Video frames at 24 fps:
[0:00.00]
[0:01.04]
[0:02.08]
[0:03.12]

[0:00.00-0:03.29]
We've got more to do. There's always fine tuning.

> Exercise objective
Repeat the material in full, exactly as it stands.

> Answer section
Video frames at 24 fps:
[0:00.00]
[0:01.04]
[0:02.08]
[0:03.12]

[0:00.00-0:03.29]
We've got more to do. There's always fine tuning.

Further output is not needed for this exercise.